I was trained at Kilgour, French and Stanbury starting out in ’98, and was lucky enough to get an apprenticeship there because they were like gold dust. And I always thought that had an amazing roll call of clients, and it wasn’t until I came here, it was like, “Wow, this is something else.” And being Creative Director now, what really stands out for me is the people we have had through the doors that could have clothes made in their own atelier. So for example, Coco Chanel, Bill Blass, Hubert de Givenchy, Alexander McQueen, Mark Jacobs, all these people have access to their own manufacturing, their own ateliers, but they choose Huntsman to make their suits. That’s what amazes me when they come here for the dinner suit or their dress tails or their smoking jacket. It’s such a privilege to be considered the world renowned tailors of the highest quality. And it goes so far, we’ve got our atelier in New York, on 57th; Ralph, my old apprentice is now running that, he’s now head cutter there. We also have trunk shows all over the world. And to take that little bit Savile Row, it’s an amazing feeling.
What is the difference between a cutter and a tailor?
The cutter is the architect, and the tailor is the builder. So to become a cutter, you have to be a tailor first. You have to be able to, when you’re a cutter, tell someone if there’s something wrong with the garment. You have to be able to communicate, “When you take this to bits, you need to put it back together this way.” So you need to know every facet, as a cutter, of how something’s put together from the get go. So a master tailor, is someone who can make every facet, every aspect of a bespoke suit, from trousers to waist coats to jackets. So they can cut and make and fit. That’s what a true master tailor is — a one man band.
In the movie, Mark’s character says he thinks tailoring is not an art, it’s a craft. And I’m curious what you think about that.
I agree with that. I don’t try and force upon clients what I think. There’s too many tailors, too many people, it’s their way or the highway. And at the end of the day, it’s the clients. They’re not always right, but they’re always the customer, and you have to steer them and guide them in the right direction. Yes, the first suit they make, they order off you might not be the right one in your eyes, but kind of let them make the mistakes. And then I think that’s where the trust element builds up. I’ve got clients I’ve made for since 2000, maybe even before 1999. My first client is still with me. They want to have one stop, done. They don’t want change. So I think the craft of it, it’s a trust thing as well. There’s too many people calling themselves bespoke tailors nowadays that they’re not really, they don’t really have the training to call themselves as such.

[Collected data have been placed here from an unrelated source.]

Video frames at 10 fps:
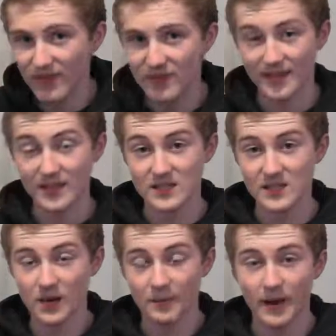
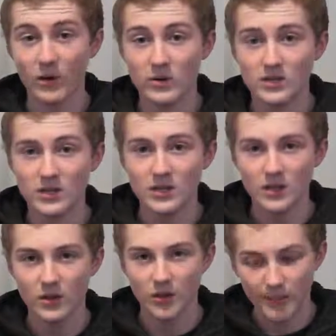things about
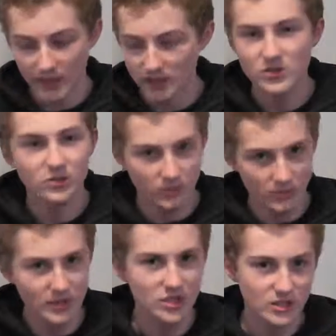the web page,
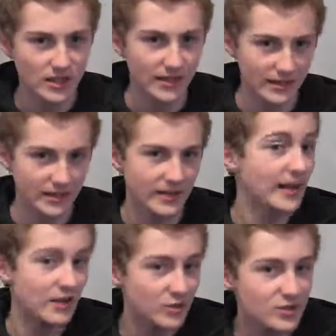which, like, it
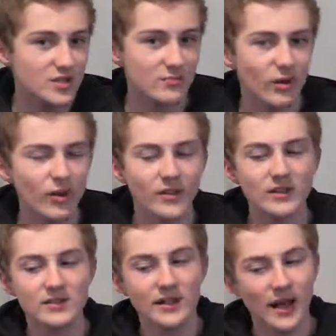handles the small
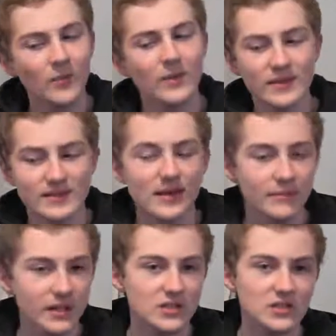things, like I want this
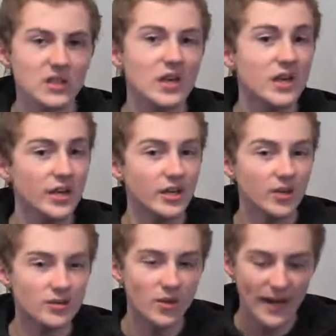10 pixels. It
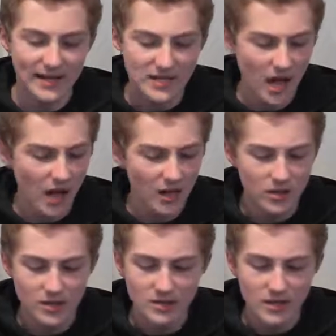also adds
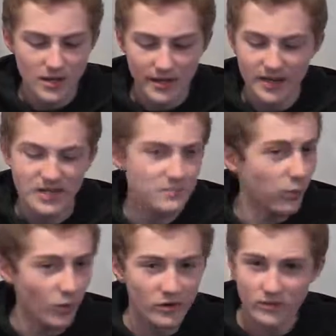colors, it adds
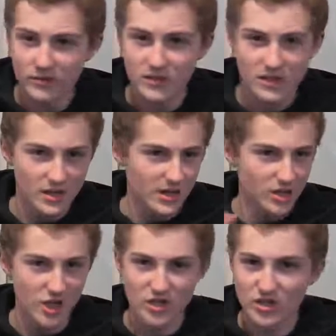borders,
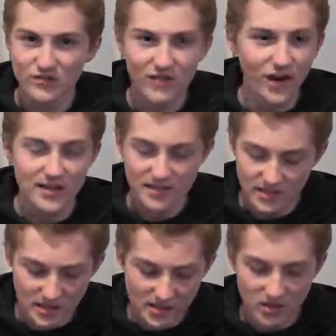it changes fonts.
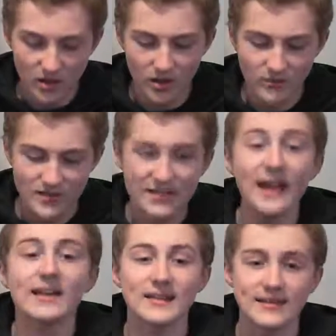It does all of the
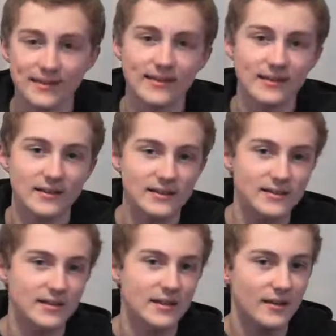stylistic
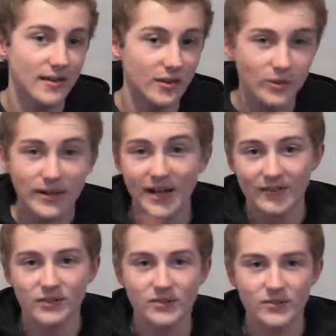things that you're going to
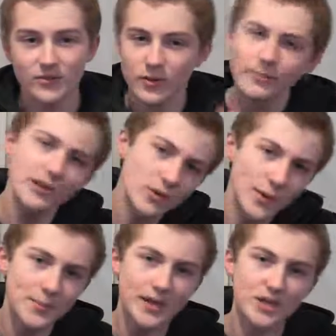have to do if you want to make your
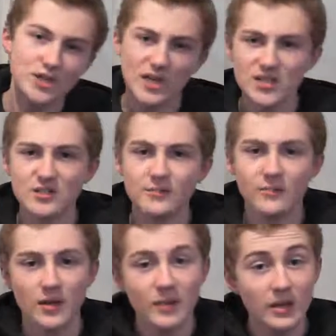web page custom
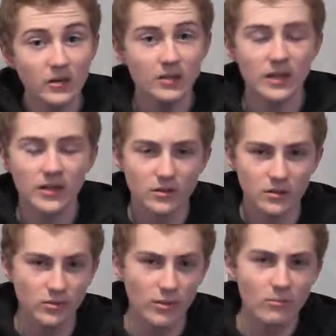and make it look like
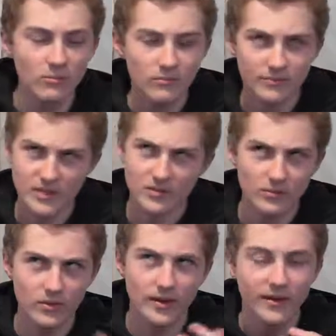your own piece
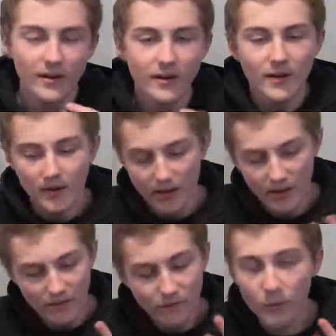of work.
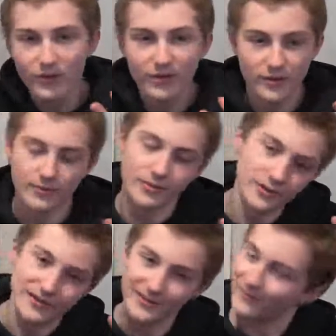The
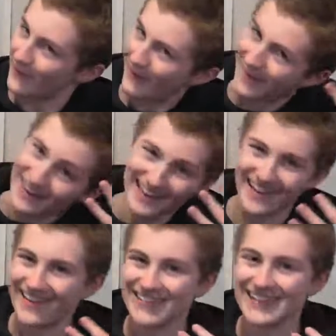third thing, I
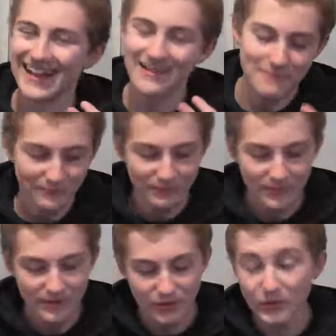can't count today.
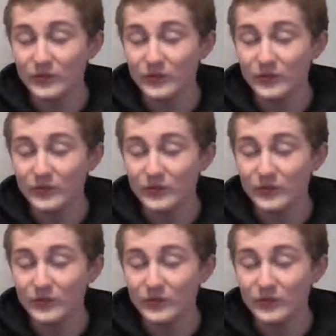The third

It’s a craft. It’s a craft that you have to learn. It’s hard. It’s a long time to learn, and it takes a lot of hard work. But once you get to a cutter’s level, it’s an amazing job. You get to go all over the world, you get to meet people that you’d never meet before. It’s so rewarding as well when you see something, you have a hand in something from start to finish. So from a bunch of measurements to finishing it, walking at the door. There’s not many jobs around nowadays that you get that involvement from start to finish.